Stored records
————————
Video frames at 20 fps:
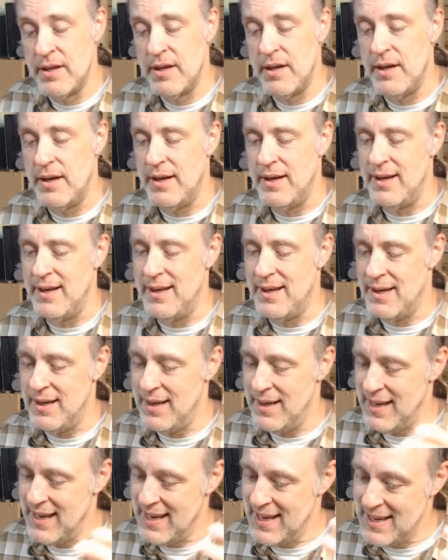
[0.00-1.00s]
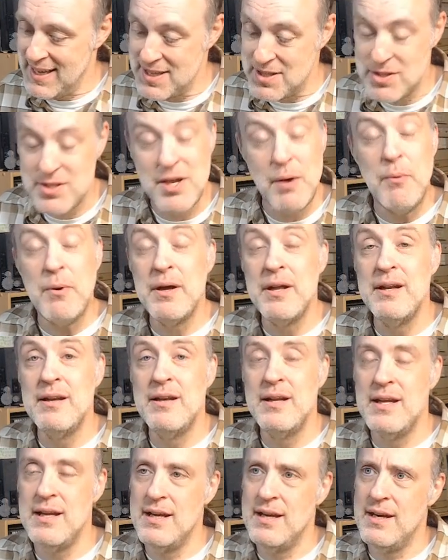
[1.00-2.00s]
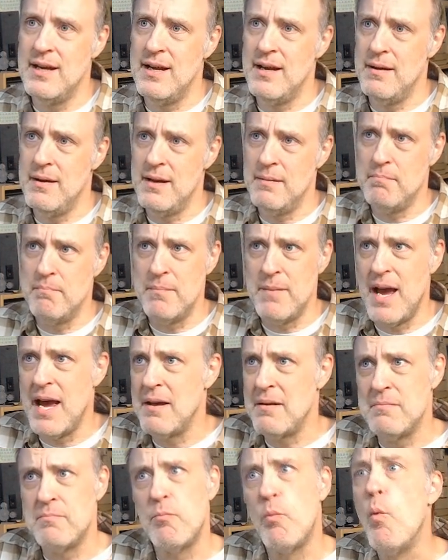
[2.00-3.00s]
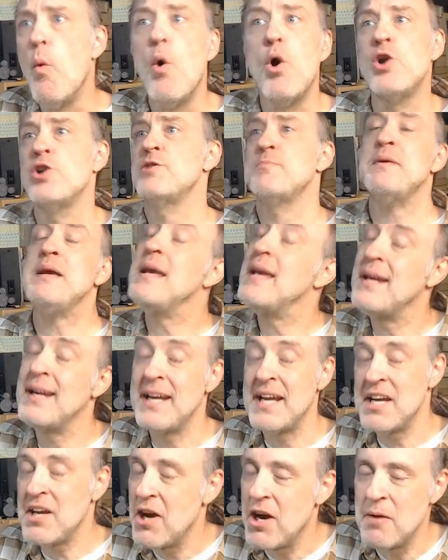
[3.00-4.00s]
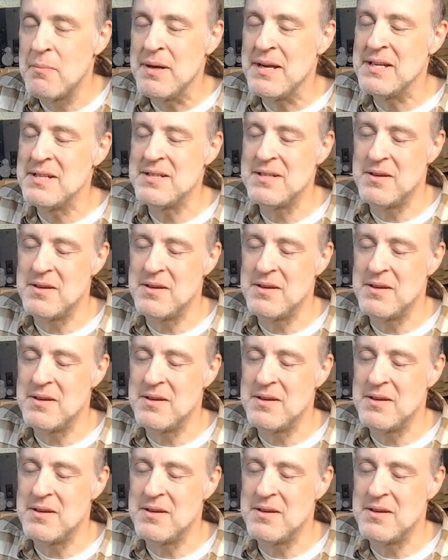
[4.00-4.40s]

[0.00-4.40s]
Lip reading: And as someone had warned me in a comment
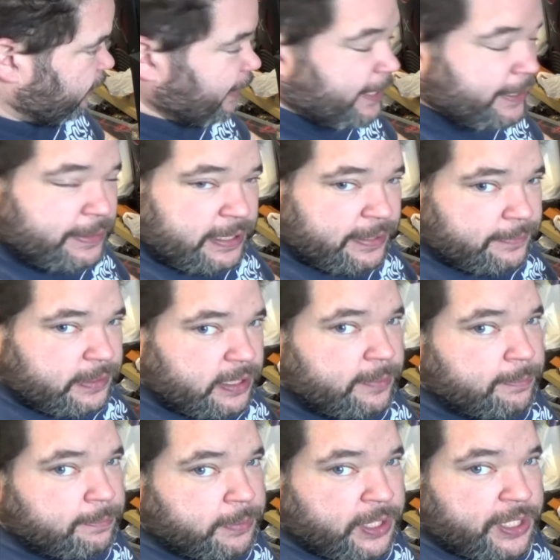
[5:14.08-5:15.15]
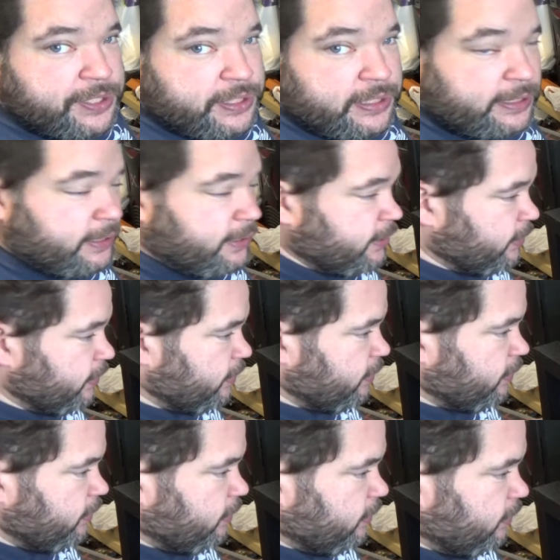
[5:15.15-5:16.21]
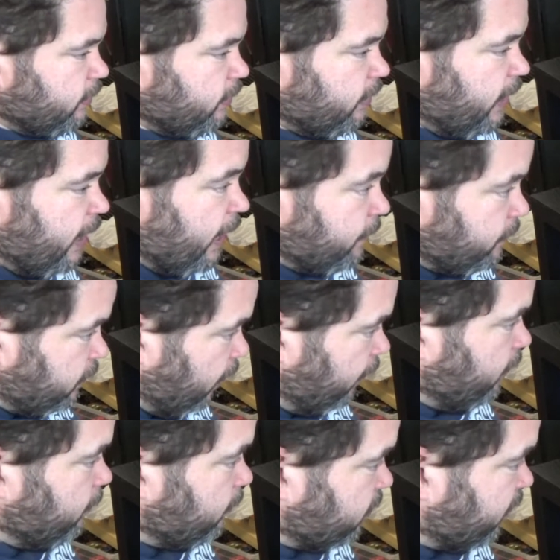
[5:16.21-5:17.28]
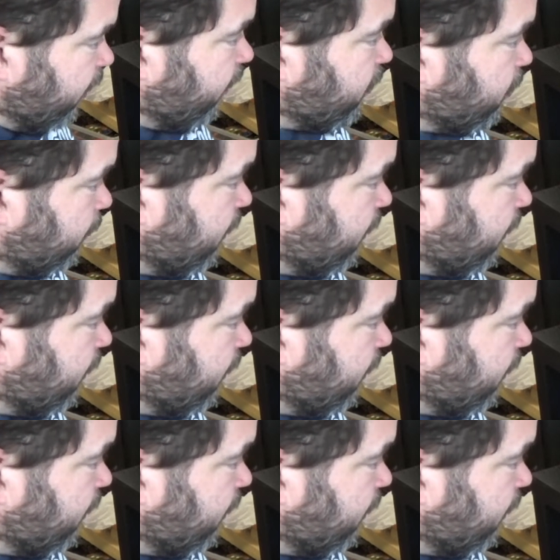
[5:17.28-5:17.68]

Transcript: LEGO have um, personally outdone themselves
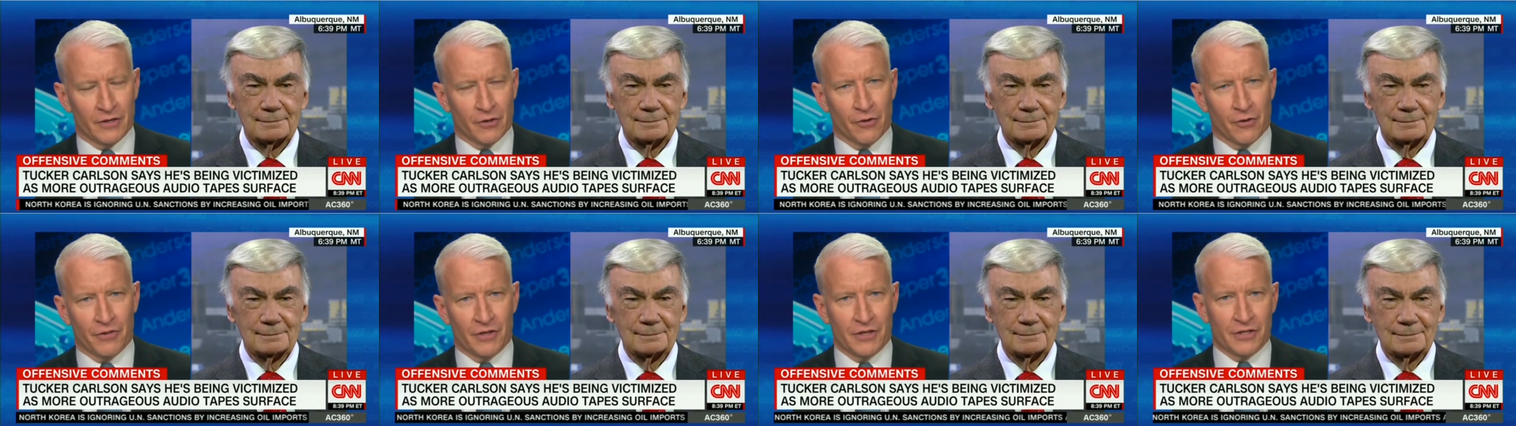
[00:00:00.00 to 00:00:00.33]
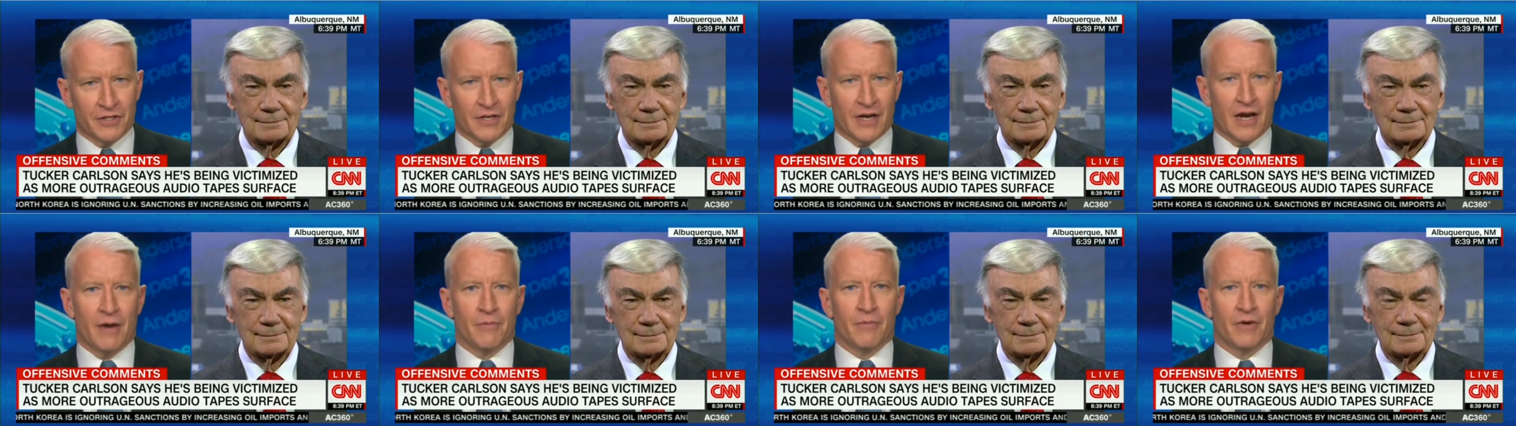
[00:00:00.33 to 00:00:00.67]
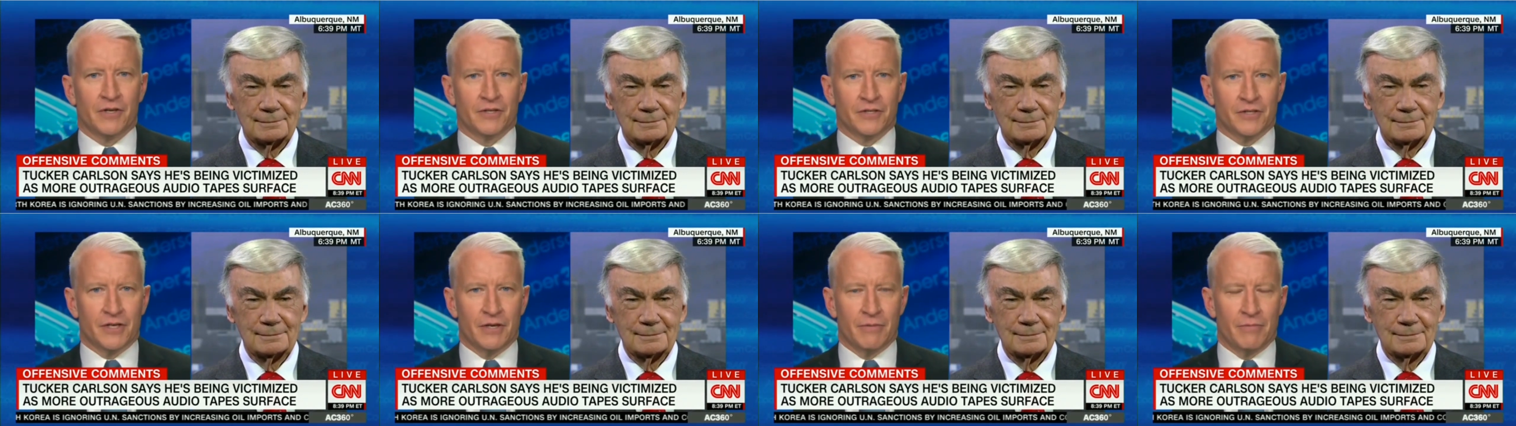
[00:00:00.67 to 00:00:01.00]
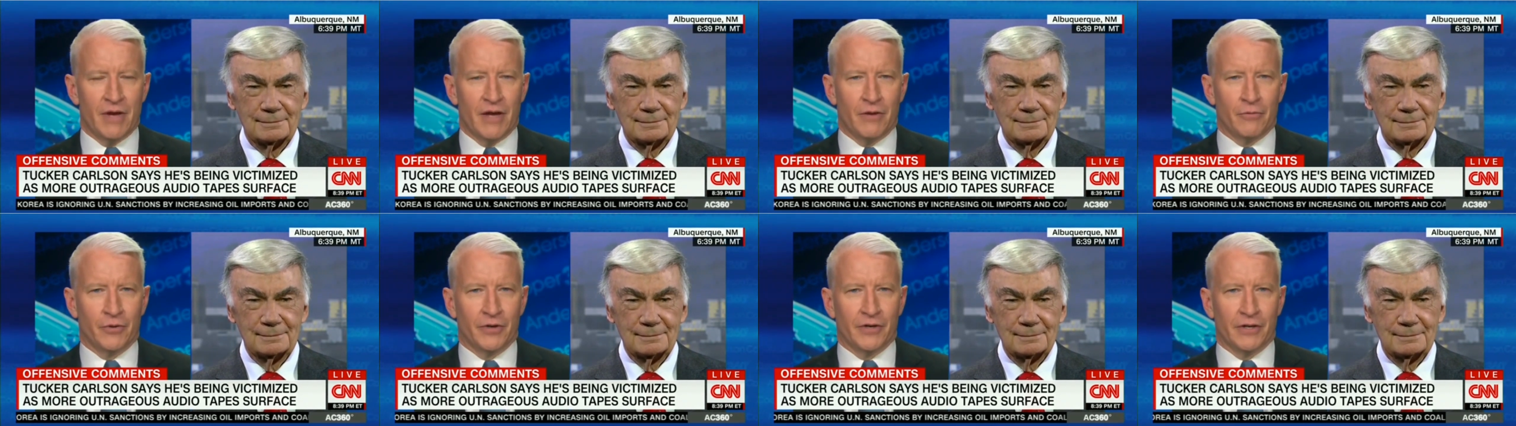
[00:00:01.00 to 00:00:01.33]
Speaker 1: are these comments he
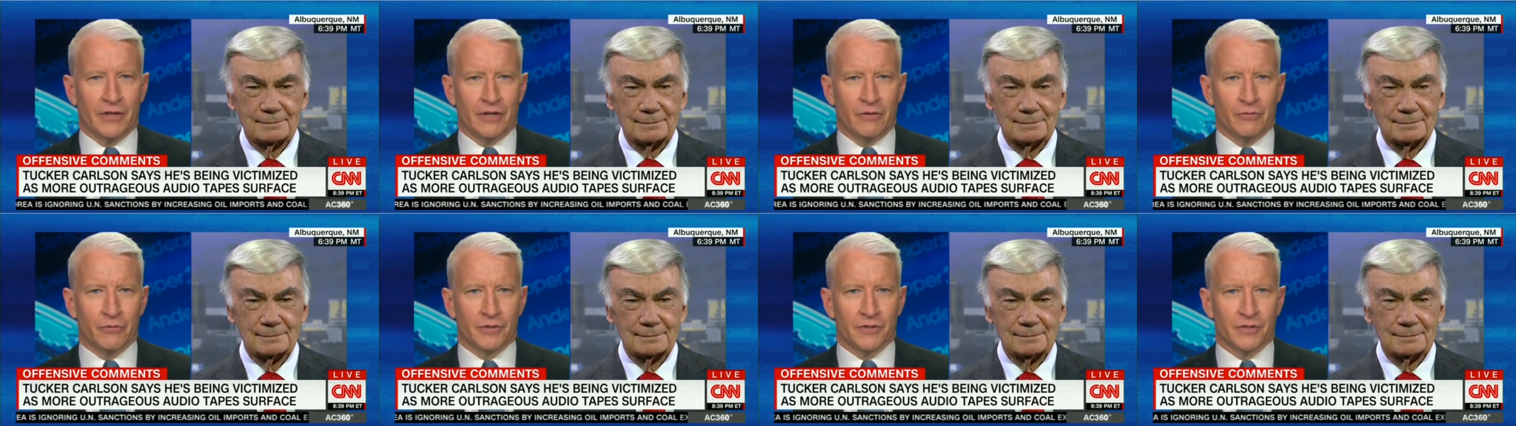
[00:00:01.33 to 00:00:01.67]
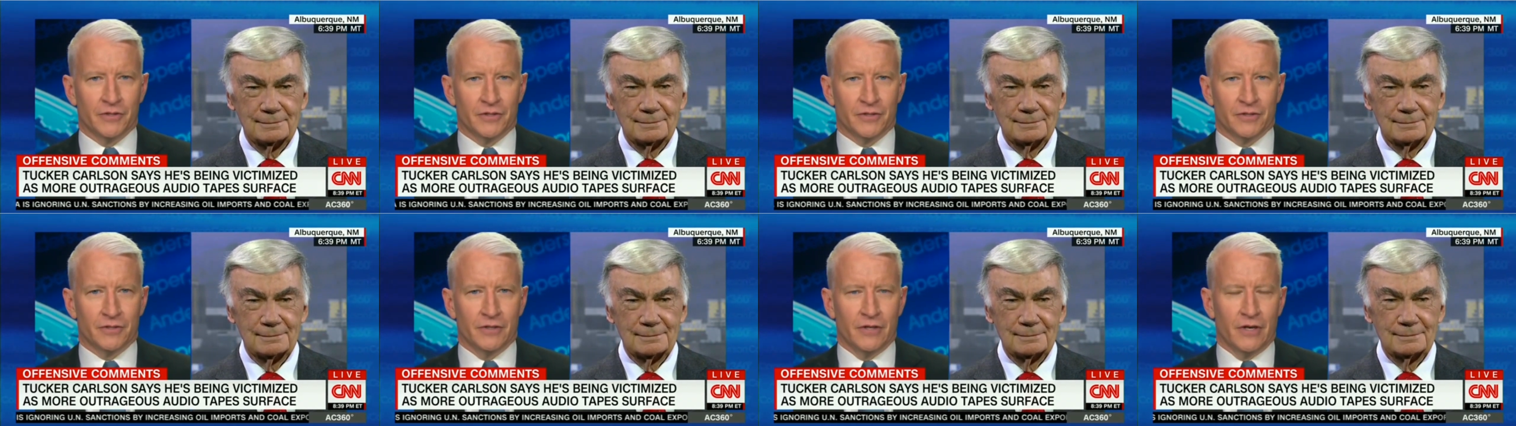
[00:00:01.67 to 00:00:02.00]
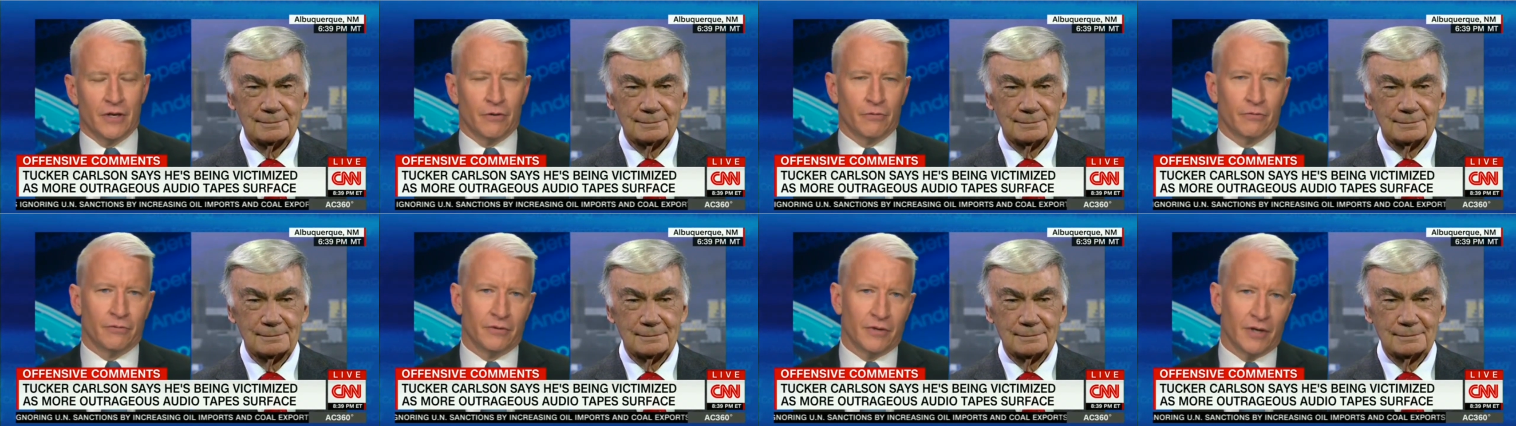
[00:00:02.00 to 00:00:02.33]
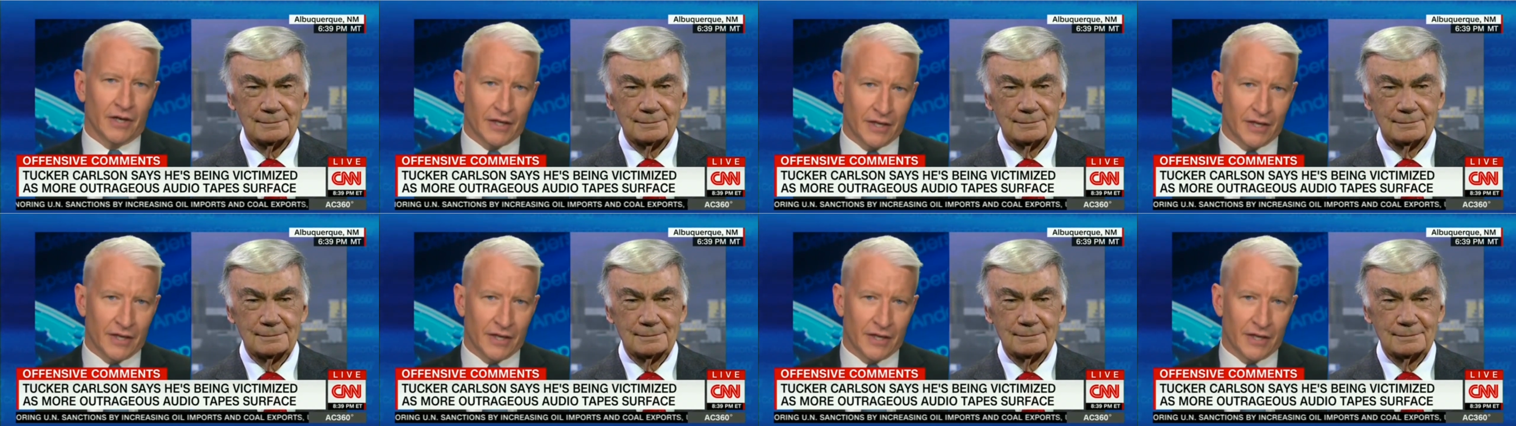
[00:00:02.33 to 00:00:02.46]
made when he was, you know,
————————
### [YOUR GOAL]
Restate all entries above exactly, but not the images.

### [TASK RESPONSE]
Video frames at 20 fps:
[0.00-1.00s]
[1.00-2.00s]
[2.00-3.00s]
[3.00-4.00s]
[4.00-4.40s]

[0.00-4.40s]
Lip reading: And as someone had warned me in a comment
[5:14.08-5:15.15]
[5:15.15-5:16.21]
[5:16.21-5:17.28]
[5:17.28-5:17.68]

Transcript: LEGO have um, personally outdone themselves
[00:00:00.00 to 00:00:00.33]
[00:00:00.33 to 00:00:00.67]
[00:00:00.67 to 00:00:01.00]
[00:00:01.00 to 00:00:01.33]
Speaker 1: are these comments he
[00:00:01.33 to 00:00:01.67]
[00:00:01.67 to 00:00:02.00]
[00:00:02.00 to 00:00:02.33]
[00:00:02.33 to 00:00:02.46]
made when he was, you know,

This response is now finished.